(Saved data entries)
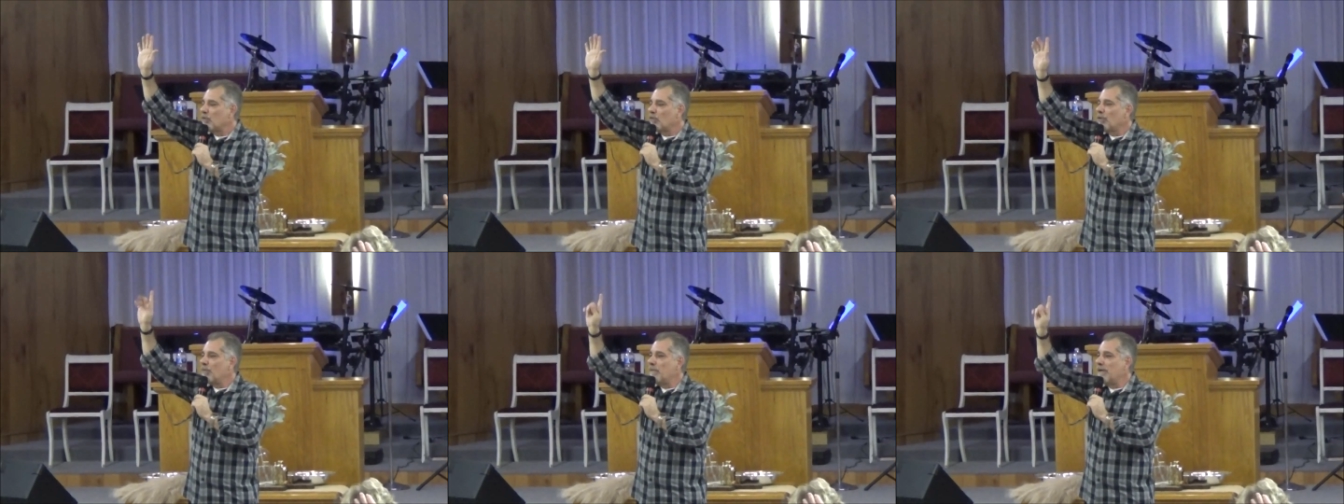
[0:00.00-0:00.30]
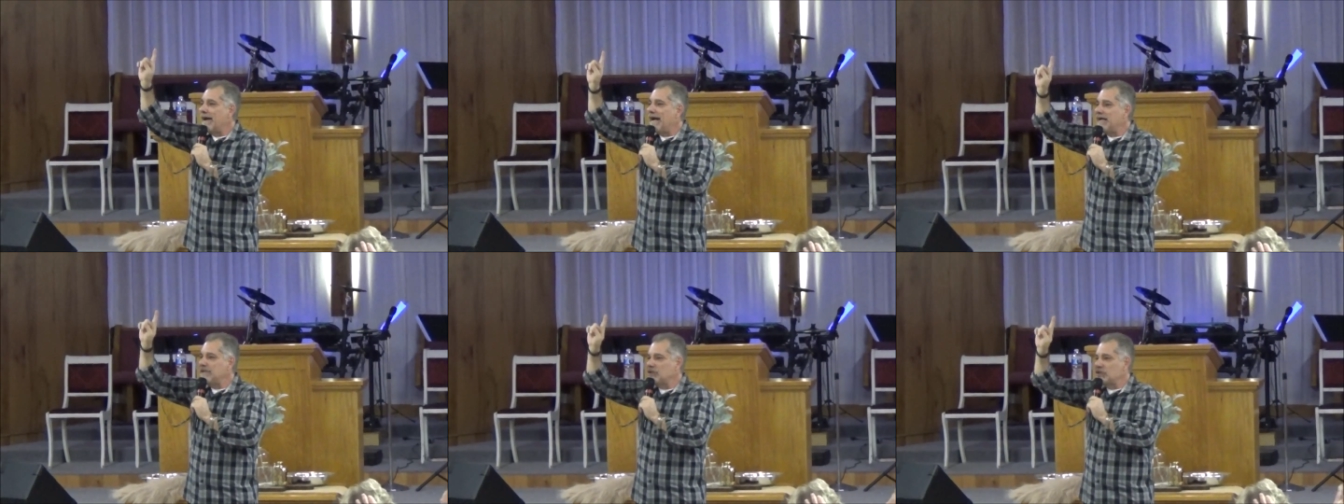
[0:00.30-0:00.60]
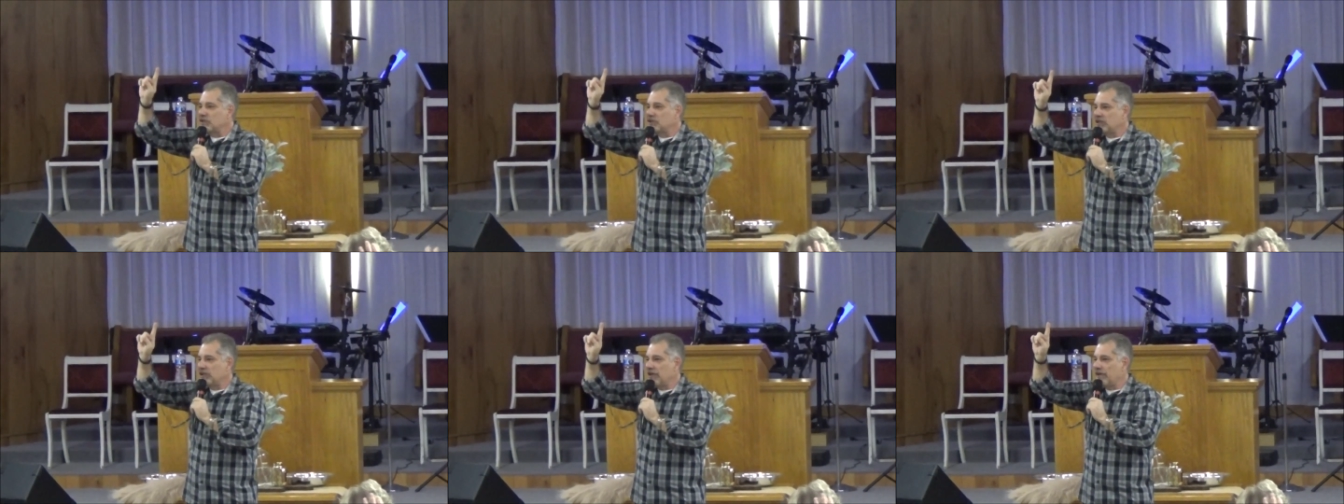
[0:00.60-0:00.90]

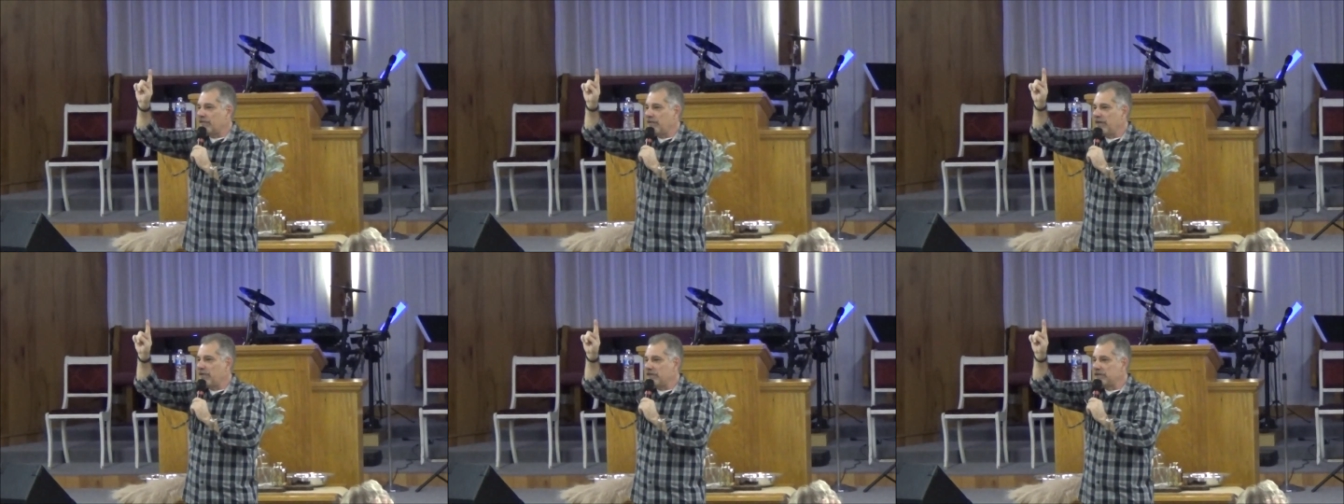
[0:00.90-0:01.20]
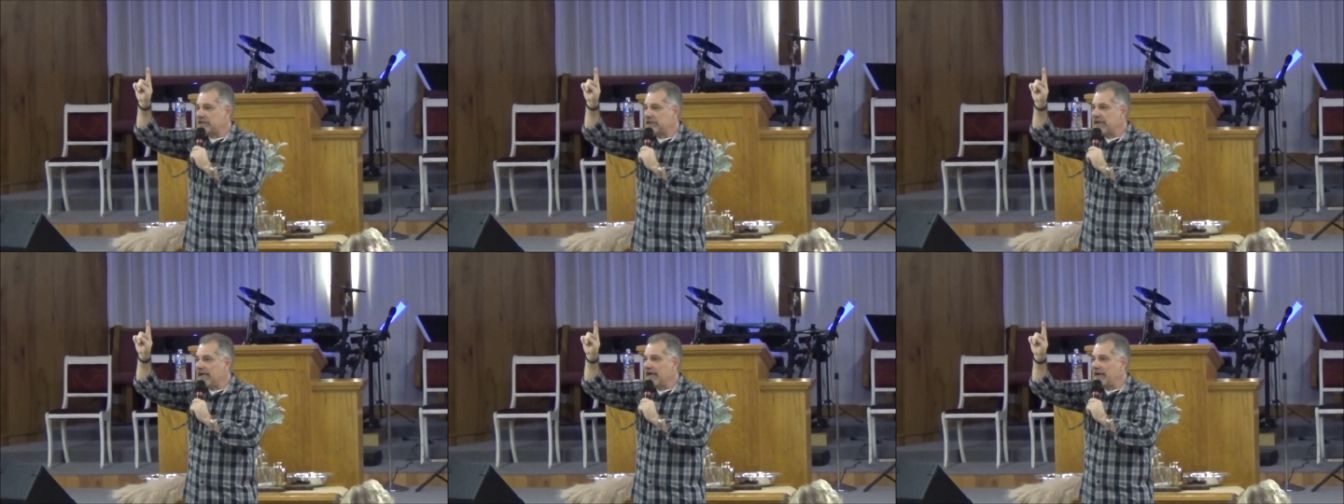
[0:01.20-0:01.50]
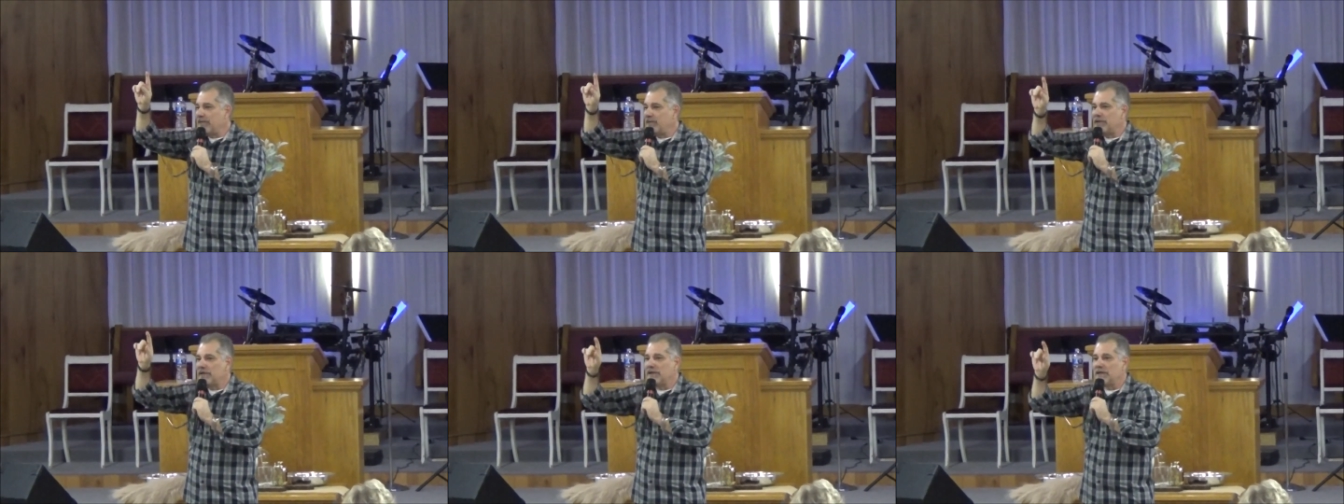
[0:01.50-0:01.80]
Remind yourself every
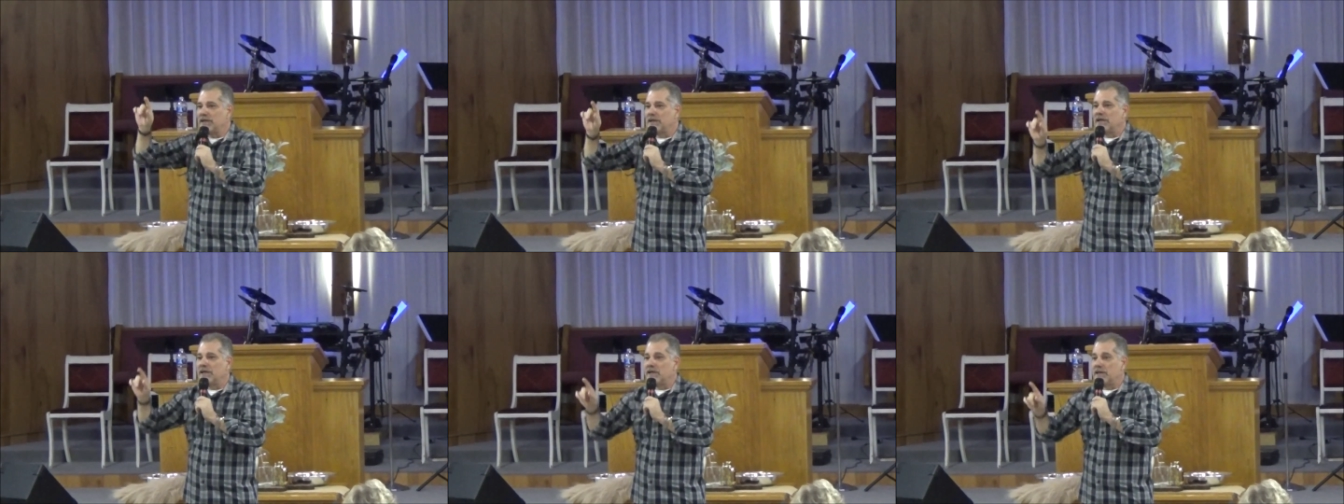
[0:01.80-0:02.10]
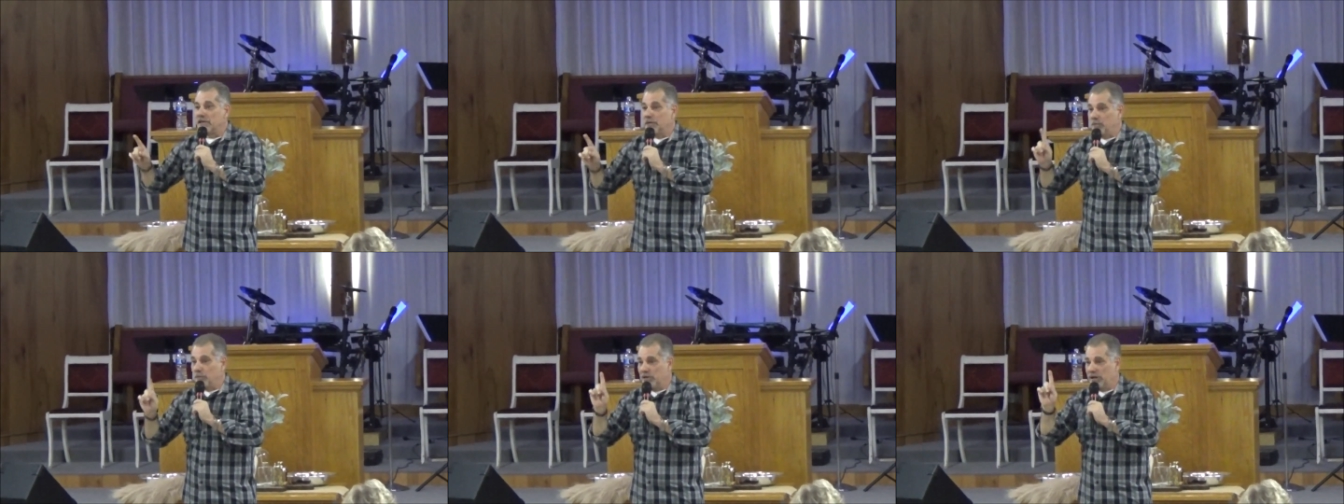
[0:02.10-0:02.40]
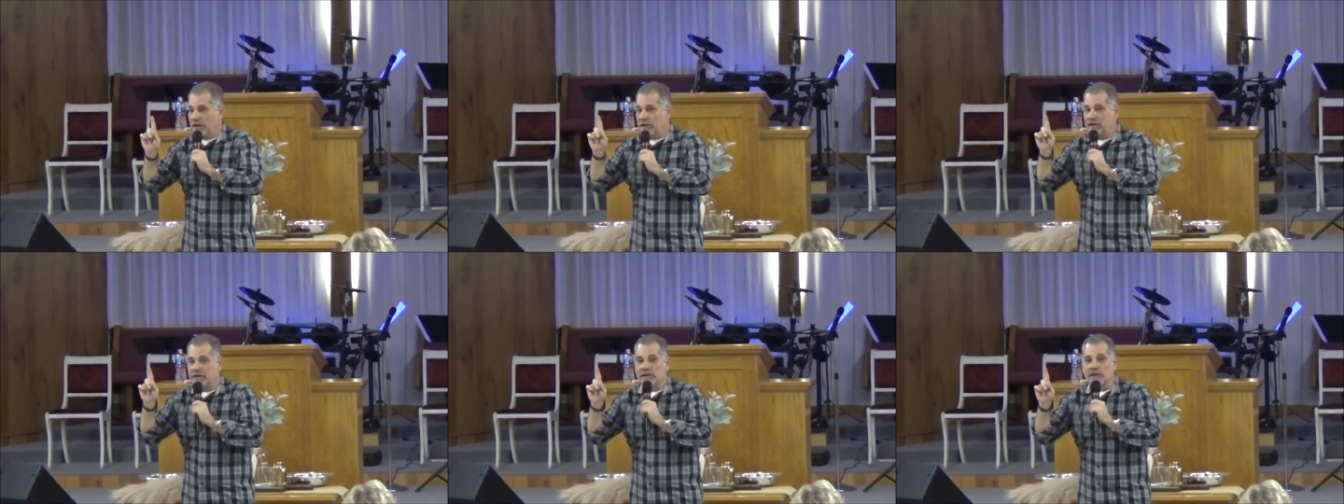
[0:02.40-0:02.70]
time the
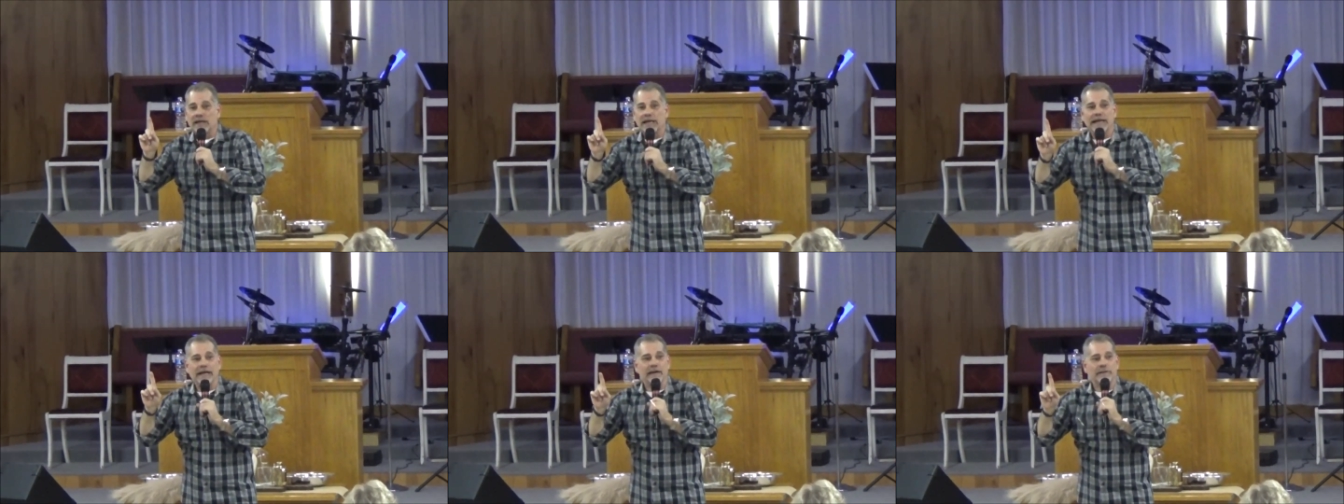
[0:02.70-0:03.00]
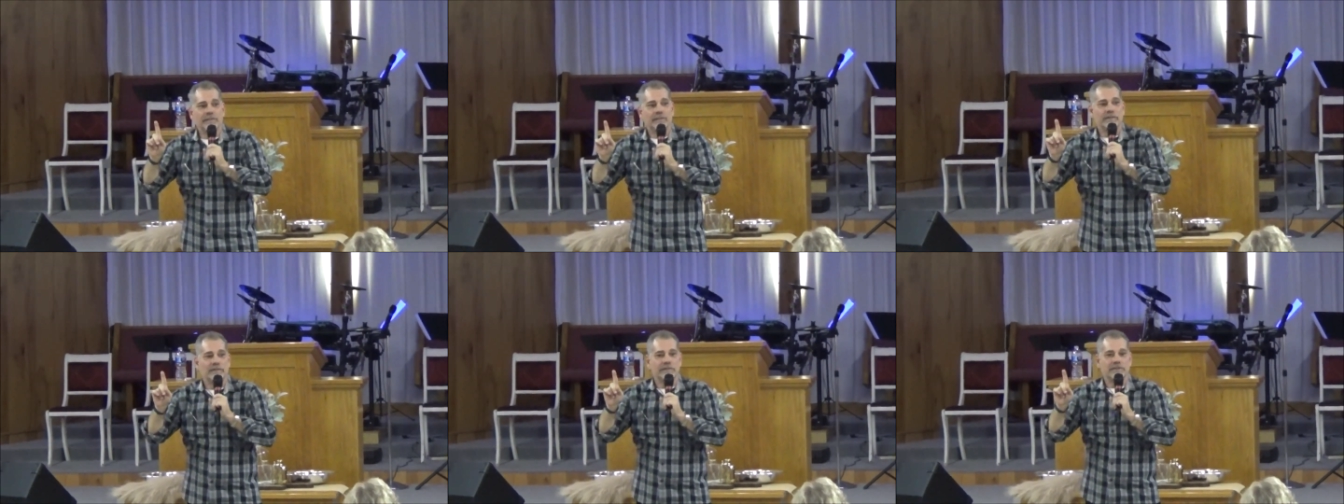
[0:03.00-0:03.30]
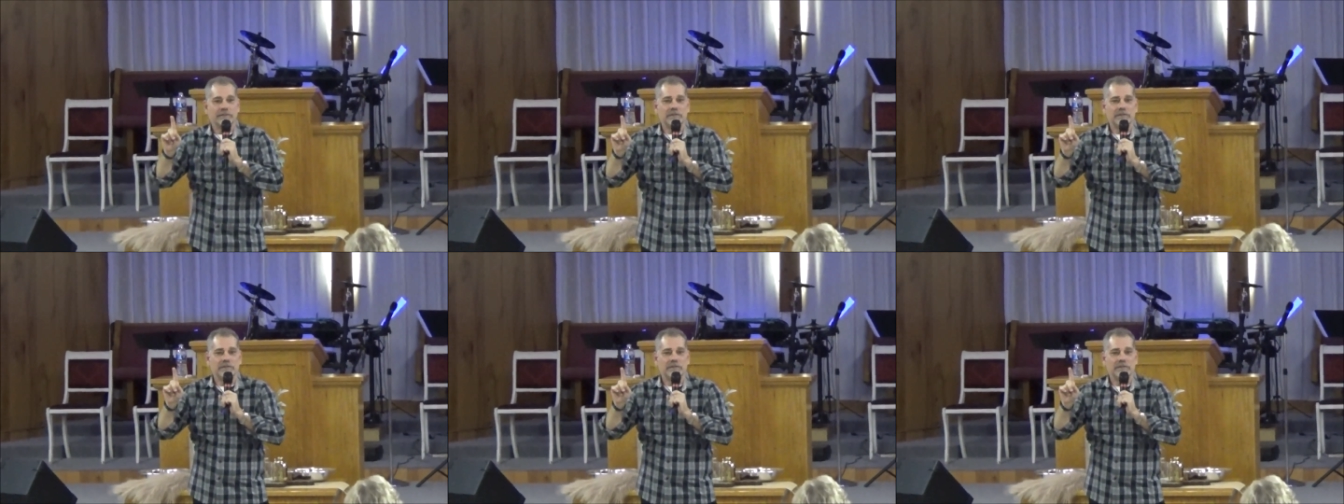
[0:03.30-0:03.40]
blood of the Lamb.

- **Task**: Return only the lines from the line containing "[0:00.30-0:00.60]" through the last line of the records above, both ends included, exactly as written, leaving pictures out.

- **Answer space**:
[0:00.30-0:00.60]
[0:00.60-0:00.90]

[0:00.90-0:01.20]
[0:01.20-0:01.50]
[0:01.50-0:01.80]
Remind yourself every
[0:01.80-0:02.10]
[0:02.10-0:02.40]
[0:02.40-0:02.70]
time the
[0:02.70-0:03.00]
[0:03.00-0:03.30]
[0:03.30-0:03.40]
blood of the Lamb.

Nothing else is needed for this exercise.